Exercise details:
The lines to retype run from the one containing "[4:23.85-4:24.35]" through the end of the listing below. Reproduce them exactly, leaving out pictures.

The input:
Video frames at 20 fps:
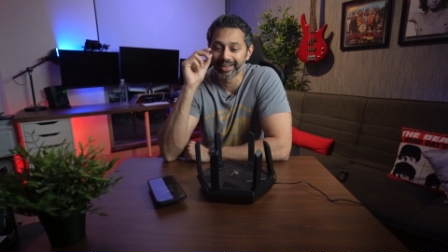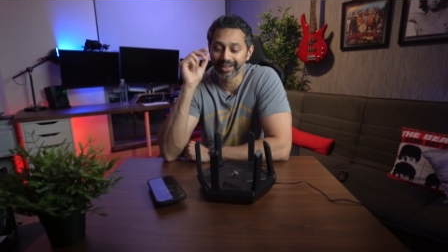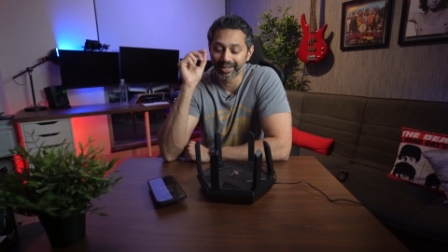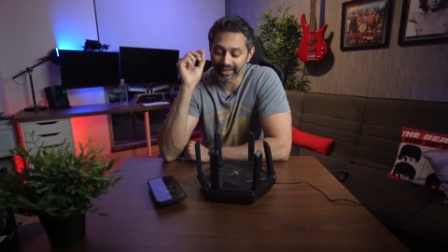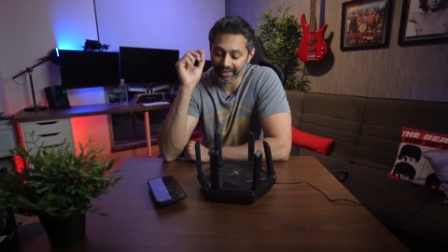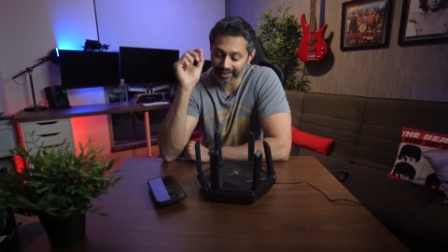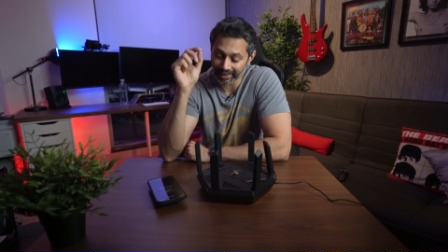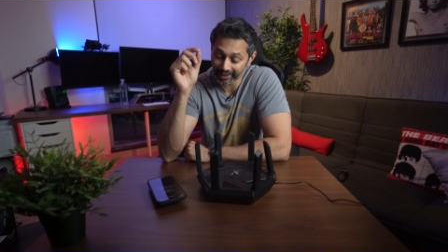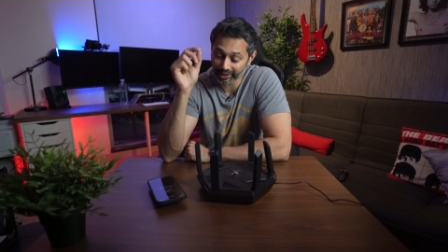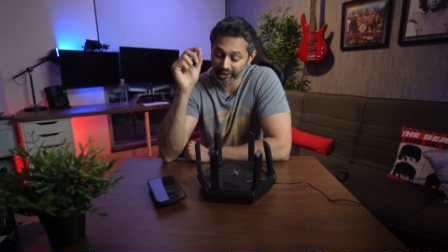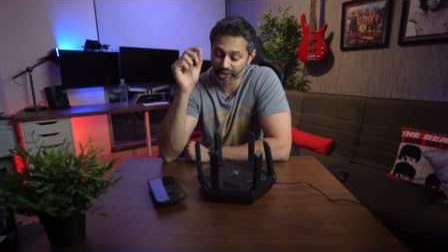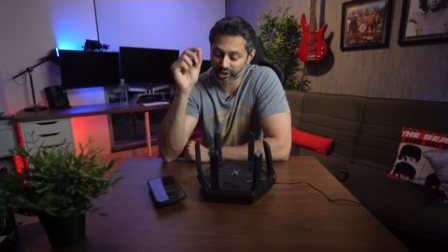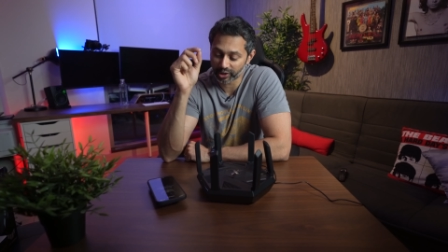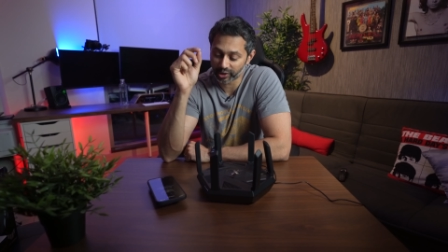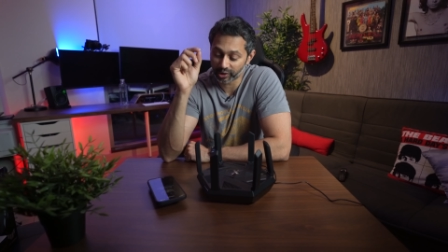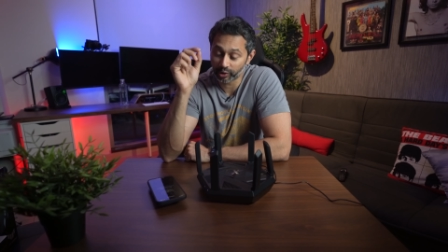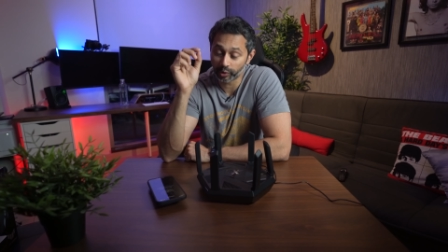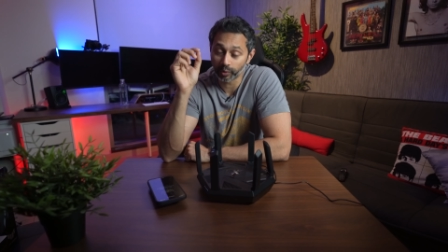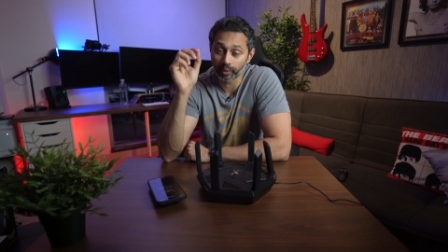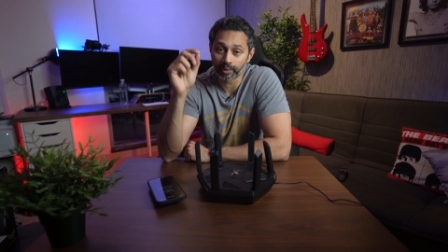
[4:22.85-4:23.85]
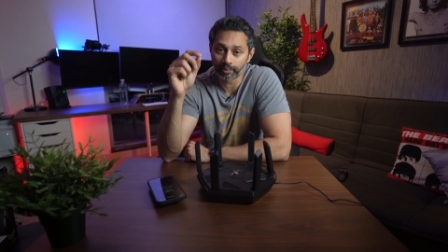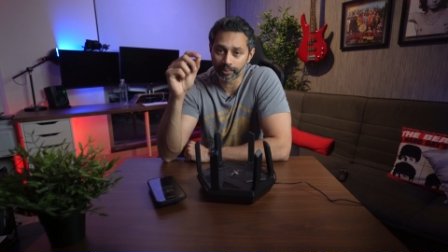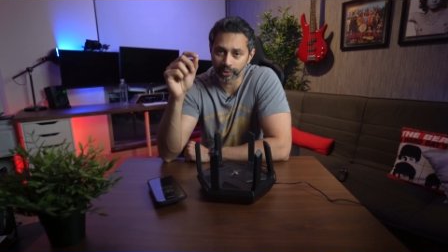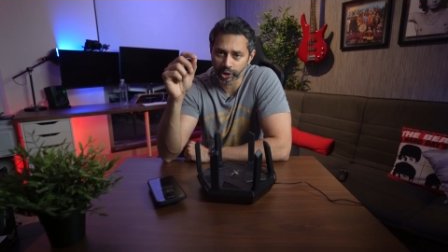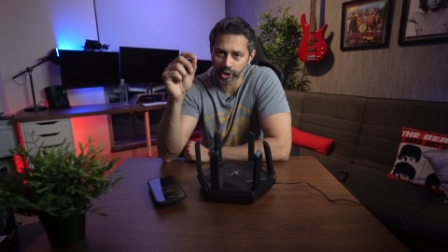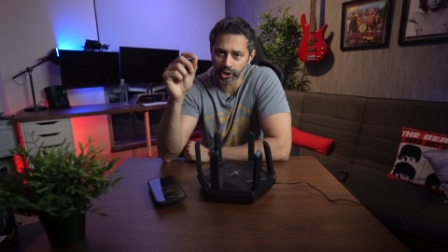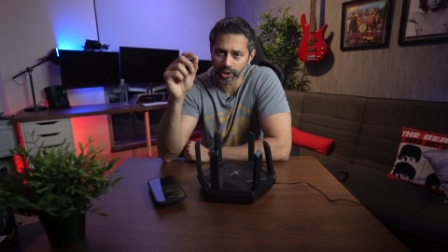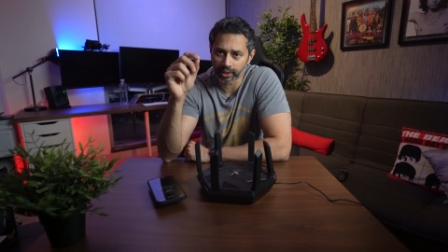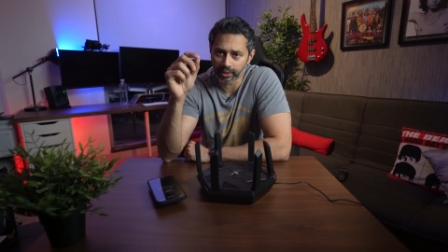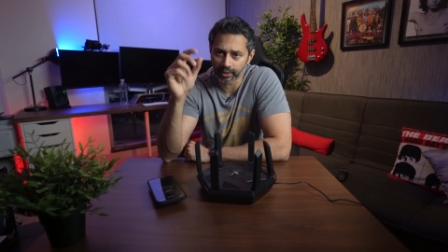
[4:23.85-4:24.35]
connection to a
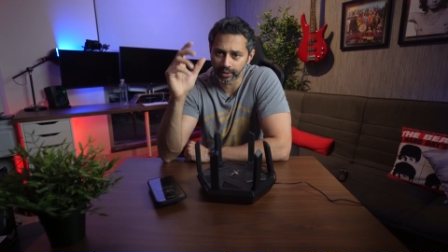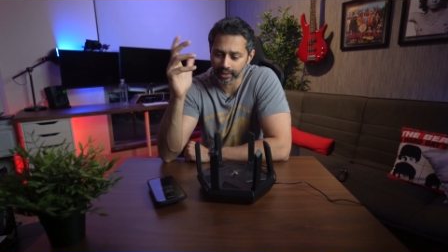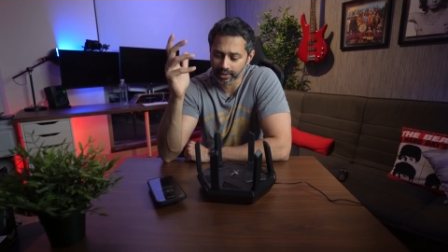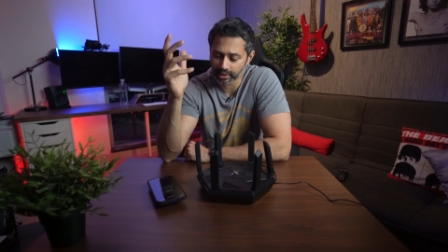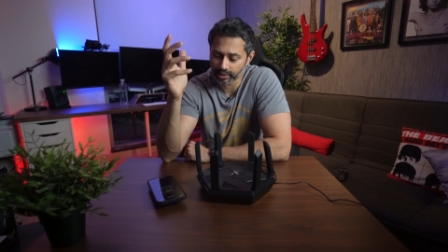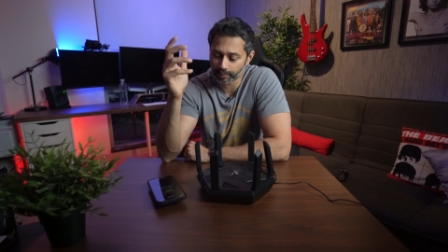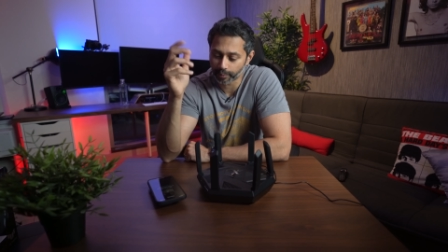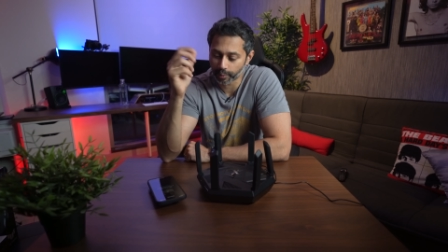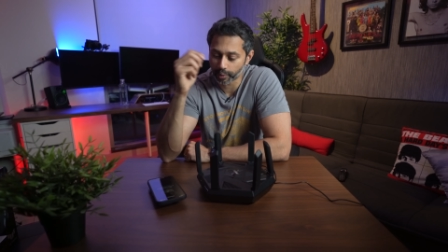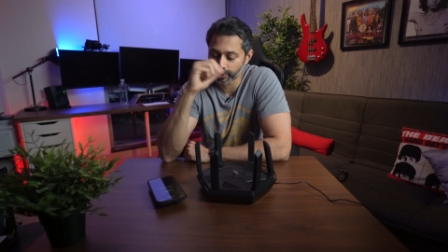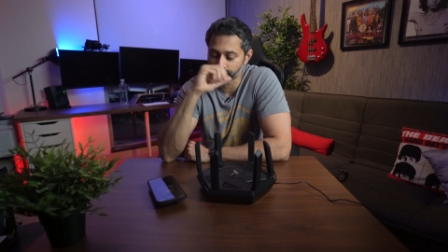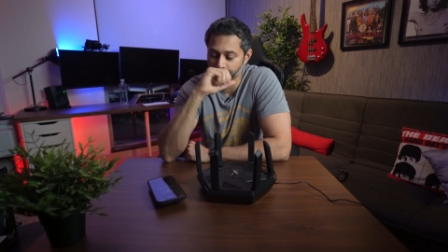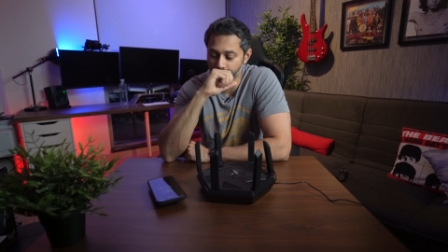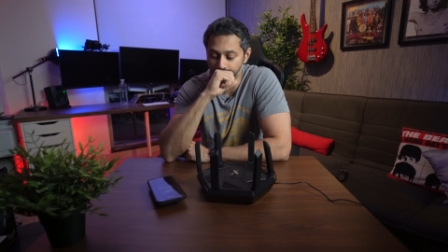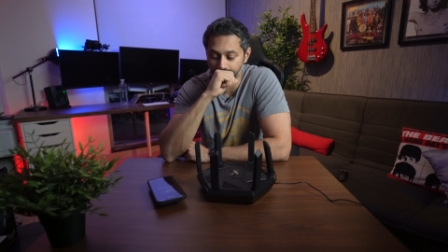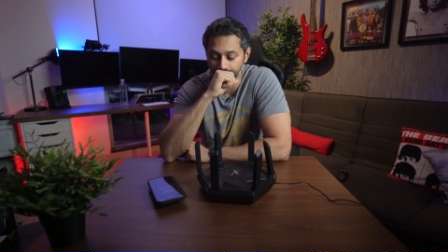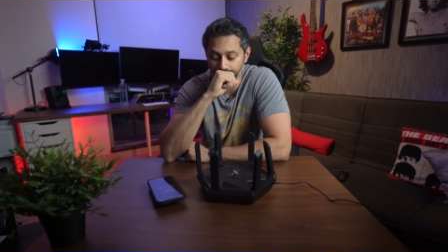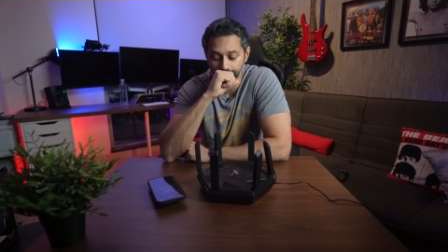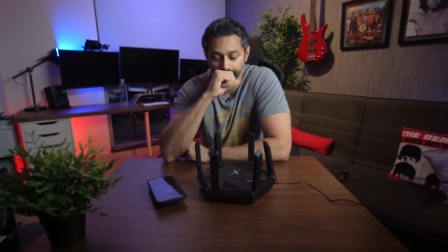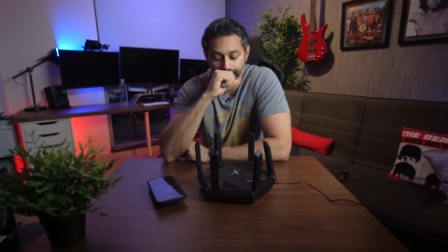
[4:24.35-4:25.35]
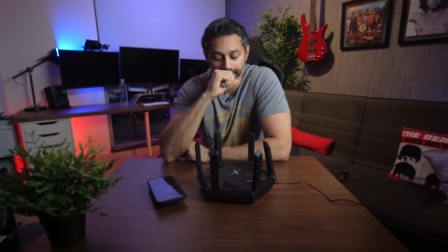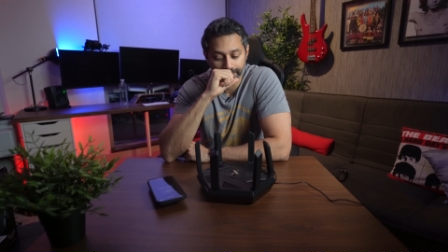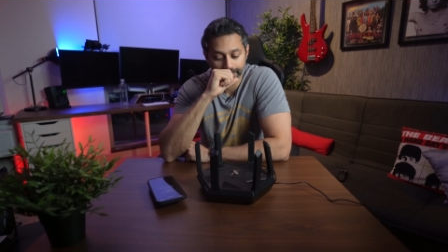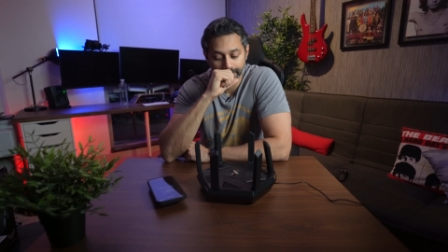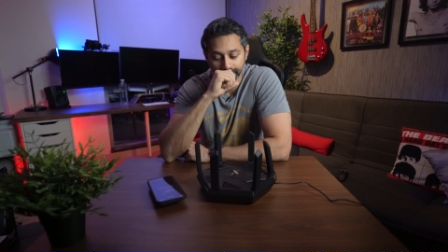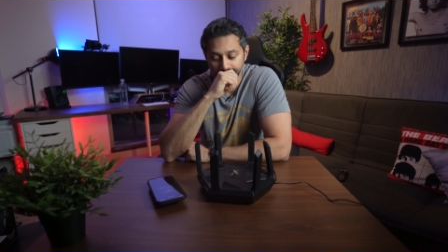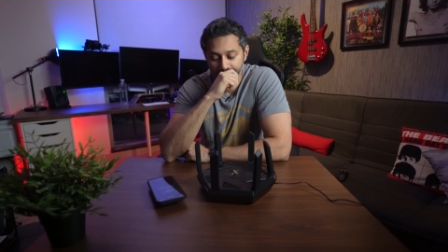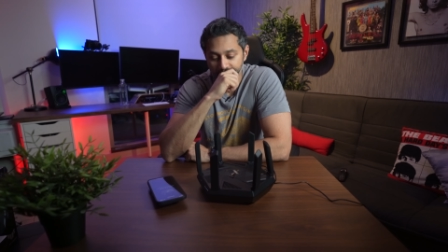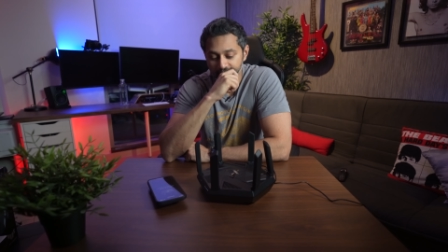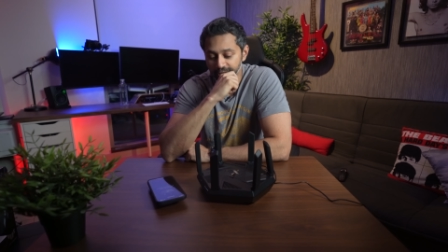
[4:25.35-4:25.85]
machine that supports it.
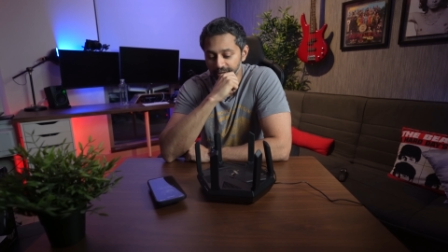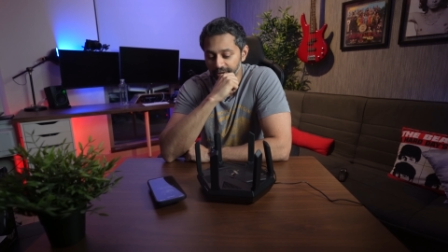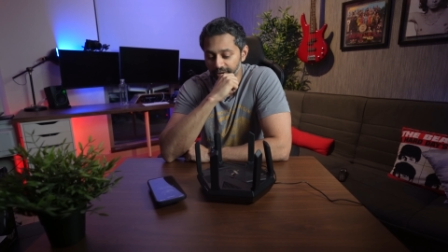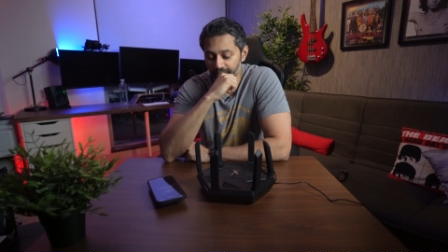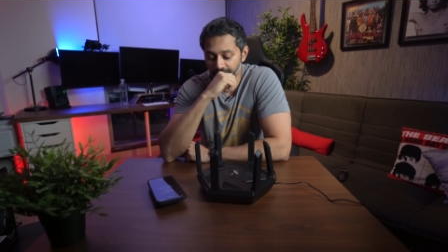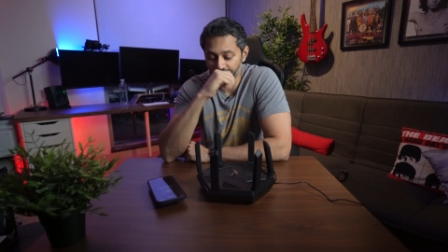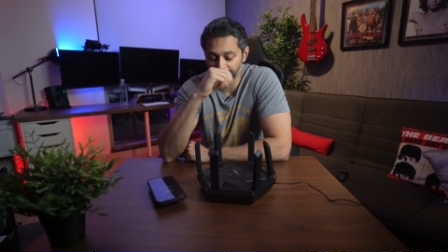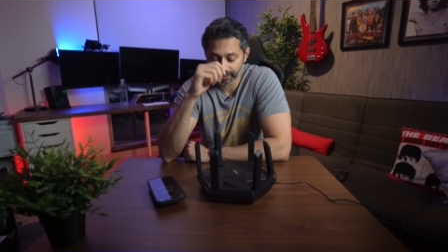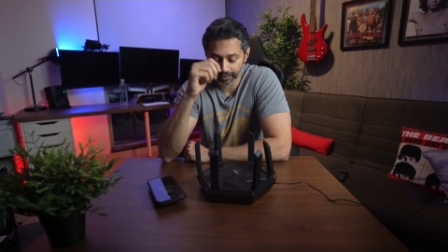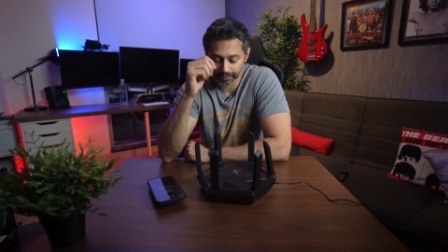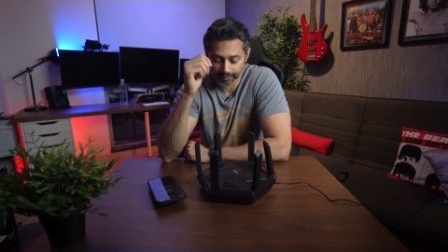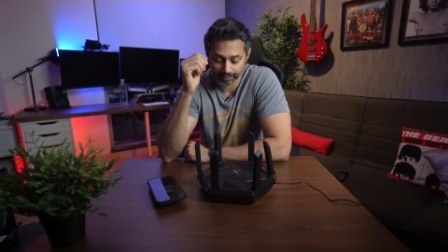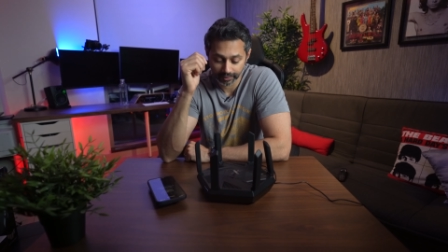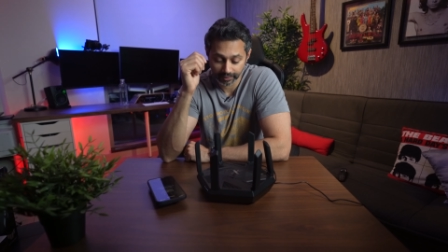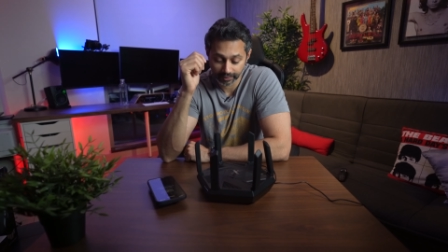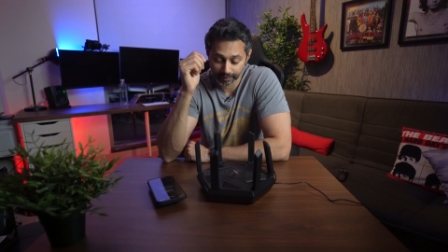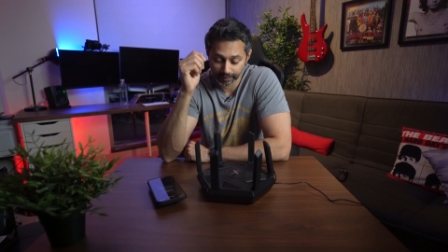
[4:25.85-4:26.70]
So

Solution to this task:
[4:23.85-4:24.35]
connection to a
[4:24.35-4:25.35]
[4:25.35-4:25.85]
machine that supports it.
[4:25.85-4:26.70]
So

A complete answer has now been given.